*** Block opens ***
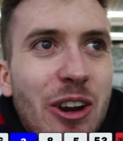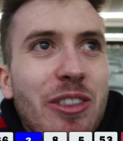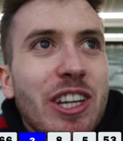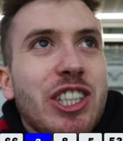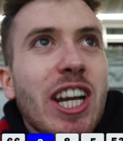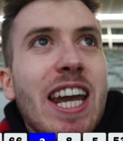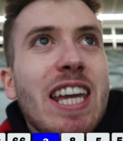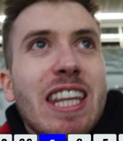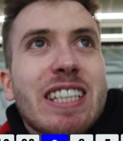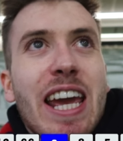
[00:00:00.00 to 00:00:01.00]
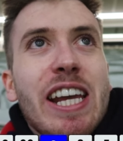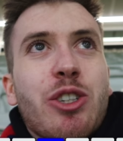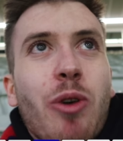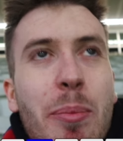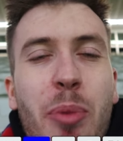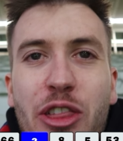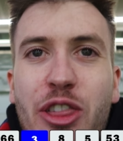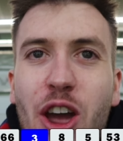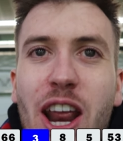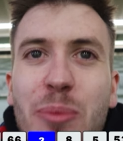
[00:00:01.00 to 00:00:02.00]
here at the G. The Ds are up by
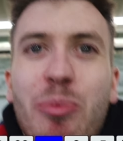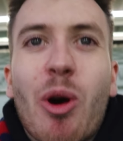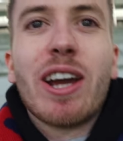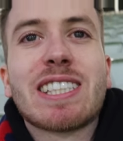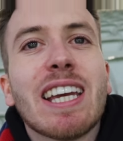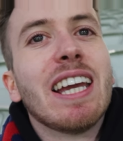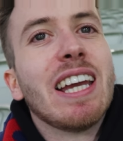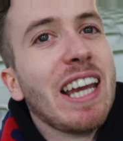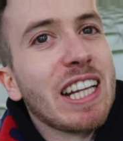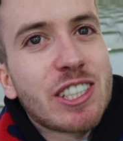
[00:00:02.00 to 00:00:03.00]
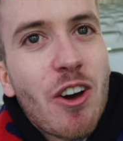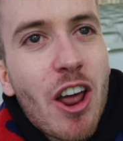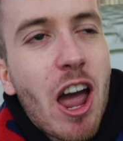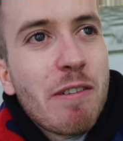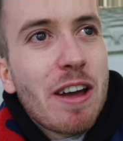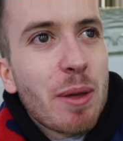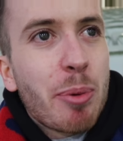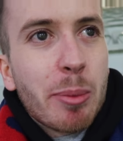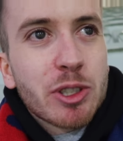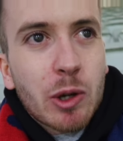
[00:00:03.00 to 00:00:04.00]
13 points. It's not over, the
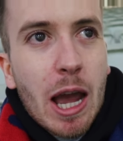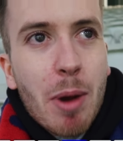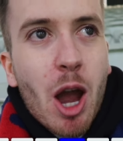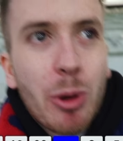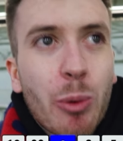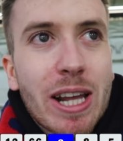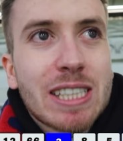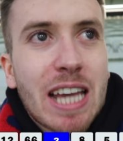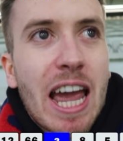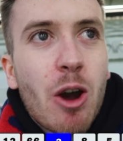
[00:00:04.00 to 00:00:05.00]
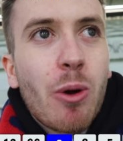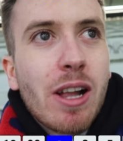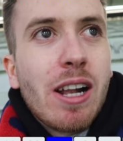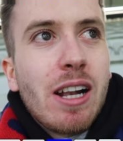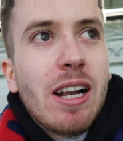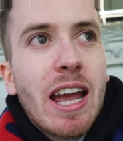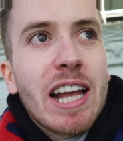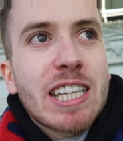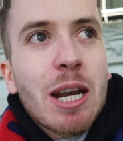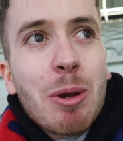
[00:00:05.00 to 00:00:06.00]
Bombers will come home with a wet sail.
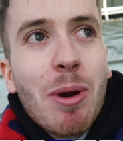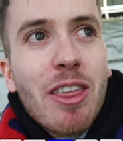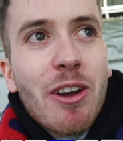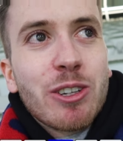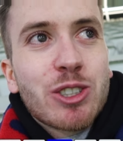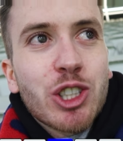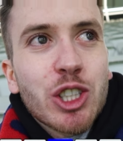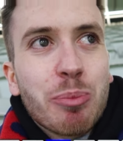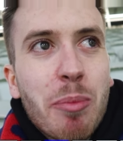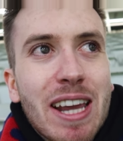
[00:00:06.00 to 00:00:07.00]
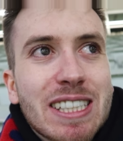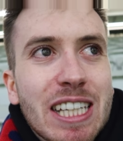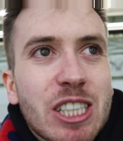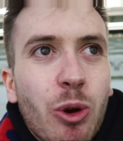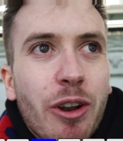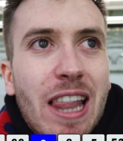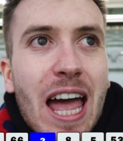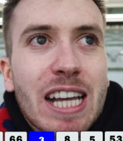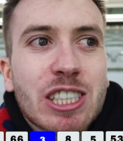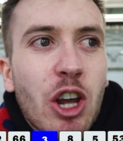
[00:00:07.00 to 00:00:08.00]
It's going to be one of those just messy sort of
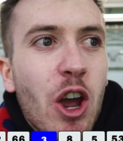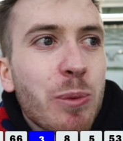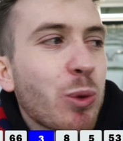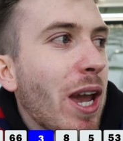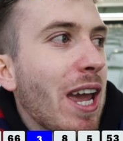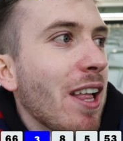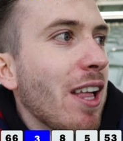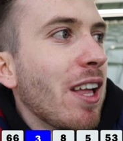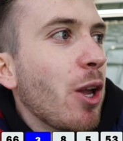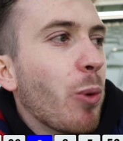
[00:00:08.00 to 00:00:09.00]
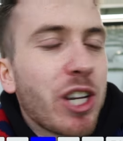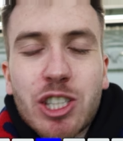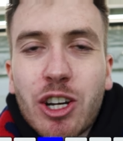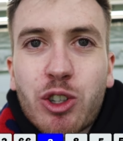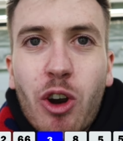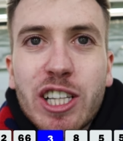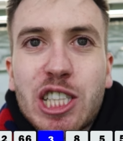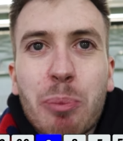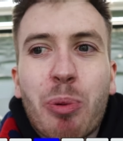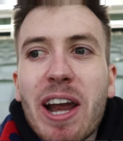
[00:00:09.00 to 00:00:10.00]
last terms where we're just going to try and
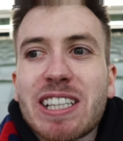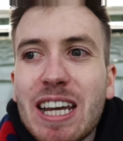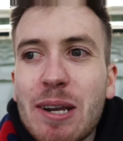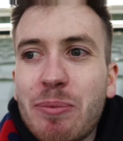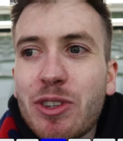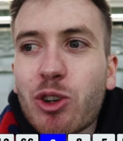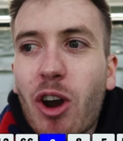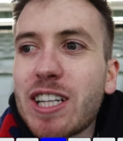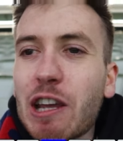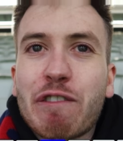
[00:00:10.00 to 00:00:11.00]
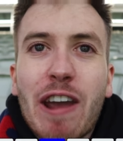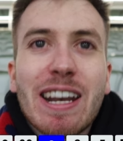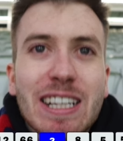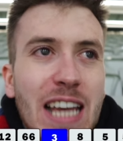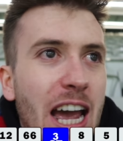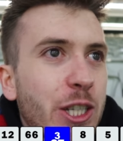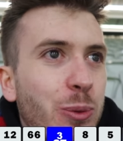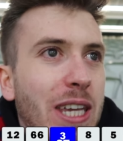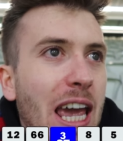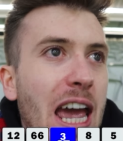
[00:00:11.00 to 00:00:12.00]
suppress it, try and defend as hard as
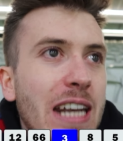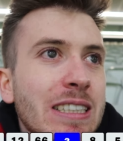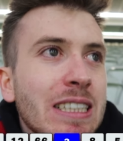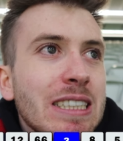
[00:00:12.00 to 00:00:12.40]
we can.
*** Block closes ***
A precise copy of each record, with the images removed, should be output.

- [WRITTEN ANSWER]
[00:00:00.00 to 00:00:01.00]
[00:00:01.00 to 00:00:02.00]
here at the G. The Ds are up by
[00:00:02.00 to 00:00:03.00]
[00:00:03.00 to 00:00:04.00]
13 points. It's not over, the
[00:00:04.00 to 00:00:05.00]
[00:00:05.00 to 00:00:06.00]
Bombers will come home with a wet sail.
[00:00:06.00 to 00:00:07.00]
[00:00:07.00 to 00:00:08.00]
It's going to be one of those just messy sort of
[00:00:08.00 to 00:00:09.00]
[00:00:09.00 to 00:00:10.00]
last terms where we're just going to try and
[00:00:10.00 to 00:00:11.00]
[00:00:11.00 to 00:00:12.00]
suppress it, try and defend as hard as
[00:00:12.00 to 00:00:12.40]
we can.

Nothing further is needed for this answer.